BlackBerry-commissioned research shows four in five software supply chains were exposed to cyberattacks in the last year

NEW YORK — On Oct. 26, BlackBerry Limited revealed new research at the 9th annual BlackBerry Security Summit, exposing the magnitude of software supply chain cybersecurity vulnerabilities in today’s organizations. Four in five (80%) IT decision makers stated that their organization had received notification of attack or vulnerability in its supply chain of software in the last 12 months, with the operating system and web browser creating the biggest impact. Following a software supply chain attack, respondents reported significant operational disruption (59%), data loss (58%) and reputational impact (52%), with nine out of ten organizations (90%) taking up to a month to recover.

The results come at a time of increased U.S. regulatory and legislative interest in addressing software supply chain security vulnerabilities.

The survey of 1,500 IT decision makers and cybersecurity leaders across North America, the United Kingdom and Australia revealed the significant challenge of securing software supply chains against cyberattack, even with rigorous use of recommended measures such as data encryption, Identity Access Management (IAM) and Secure Privileged Access Management (PAM) frameworks. Despite enforcing these measures across partners, more than three-quarters (77%) of respondents had, in the last 12 months, discovered unknown participants within their software supply chain that they were not previously aware of and that they had not been monitoring for adherence to critical security standards.
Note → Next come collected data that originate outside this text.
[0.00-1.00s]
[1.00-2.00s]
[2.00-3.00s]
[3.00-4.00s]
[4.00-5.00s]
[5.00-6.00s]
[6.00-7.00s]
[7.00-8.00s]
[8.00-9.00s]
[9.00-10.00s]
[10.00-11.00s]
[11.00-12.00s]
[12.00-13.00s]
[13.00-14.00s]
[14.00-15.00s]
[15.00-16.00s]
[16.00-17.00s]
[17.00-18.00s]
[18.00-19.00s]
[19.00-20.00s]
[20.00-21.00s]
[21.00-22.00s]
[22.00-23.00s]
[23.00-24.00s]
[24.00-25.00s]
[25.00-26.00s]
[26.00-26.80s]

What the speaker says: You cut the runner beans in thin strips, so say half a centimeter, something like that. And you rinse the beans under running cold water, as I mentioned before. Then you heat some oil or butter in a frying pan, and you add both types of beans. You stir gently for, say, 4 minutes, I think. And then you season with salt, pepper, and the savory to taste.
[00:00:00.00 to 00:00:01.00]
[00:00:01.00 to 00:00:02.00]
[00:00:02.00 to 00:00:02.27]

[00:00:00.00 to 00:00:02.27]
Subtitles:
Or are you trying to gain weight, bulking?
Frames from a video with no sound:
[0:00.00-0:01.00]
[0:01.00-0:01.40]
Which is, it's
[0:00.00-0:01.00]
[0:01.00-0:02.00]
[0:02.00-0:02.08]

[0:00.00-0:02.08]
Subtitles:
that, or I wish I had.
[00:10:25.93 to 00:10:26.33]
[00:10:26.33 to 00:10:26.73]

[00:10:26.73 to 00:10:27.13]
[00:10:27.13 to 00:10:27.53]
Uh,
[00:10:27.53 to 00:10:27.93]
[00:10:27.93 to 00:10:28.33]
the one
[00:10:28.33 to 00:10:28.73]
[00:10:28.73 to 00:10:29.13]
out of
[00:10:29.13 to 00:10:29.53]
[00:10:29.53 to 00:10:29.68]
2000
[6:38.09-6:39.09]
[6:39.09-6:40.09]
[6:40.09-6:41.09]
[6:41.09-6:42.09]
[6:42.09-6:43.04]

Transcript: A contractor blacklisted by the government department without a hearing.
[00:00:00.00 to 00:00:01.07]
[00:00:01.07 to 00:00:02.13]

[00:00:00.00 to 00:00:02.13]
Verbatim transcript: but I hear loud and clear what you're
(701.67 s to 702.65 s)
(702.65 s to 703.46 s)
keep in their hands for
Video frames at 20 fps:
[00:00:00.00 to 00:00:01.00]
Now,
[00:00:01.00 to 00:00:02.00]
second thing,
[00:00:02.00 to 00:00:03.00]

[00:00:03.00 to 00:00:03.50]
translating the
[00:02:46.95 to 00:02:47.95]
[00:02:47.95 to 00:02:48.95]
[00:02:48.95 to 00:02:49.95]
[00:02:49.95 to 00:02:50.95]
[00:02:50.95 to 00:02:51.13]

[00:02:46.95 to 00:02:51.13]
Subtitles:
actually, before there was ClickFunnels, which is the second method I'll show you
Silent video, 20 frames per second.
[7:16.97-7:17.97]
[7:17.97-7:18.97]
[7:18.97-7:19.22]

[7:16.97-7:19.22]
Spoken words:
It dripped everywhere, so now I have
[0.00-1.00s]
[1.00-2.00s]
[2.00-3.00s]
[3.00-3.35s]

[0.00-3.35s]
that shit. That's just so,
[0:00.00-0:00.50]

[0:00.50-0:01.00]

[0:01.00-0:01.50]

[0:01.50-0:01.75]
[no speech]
“While most have confidence that their software supply chain partners have policies in place of at least comparable strength to their own, it is the lack of granular detail that exposes vulnerabilities for cybercriminals to exploit,” said Christine Gadbsy, VP, Product Security at BlackBerry. “Unknown components and a lack of visibility on the software supply chain introduce blind spots containing potential vulnerabilities that can wreak havoc across not just one enterprise, but several, through loss of data and intellectual property and operational downtime, along with financial and reputational impact. How companies monitor and manage cybersecurity in their software supply chain has to rely on more than just trust.”

Results also revealed that while, on average, organizations were found to perform a quarterly inventory of their own software environment, they were prevented from more frequent monitoring by factors including a lack of skills (54%) and visibility (44%). In fact, 71% said they would welcome tools to improve inventory of software libraries within their supply chain and provide greater visibility to software impacted by a vulnerability. Similarly, 72% were in favor of greater governmental oversight of open-source software to make it more secure against cyber threats.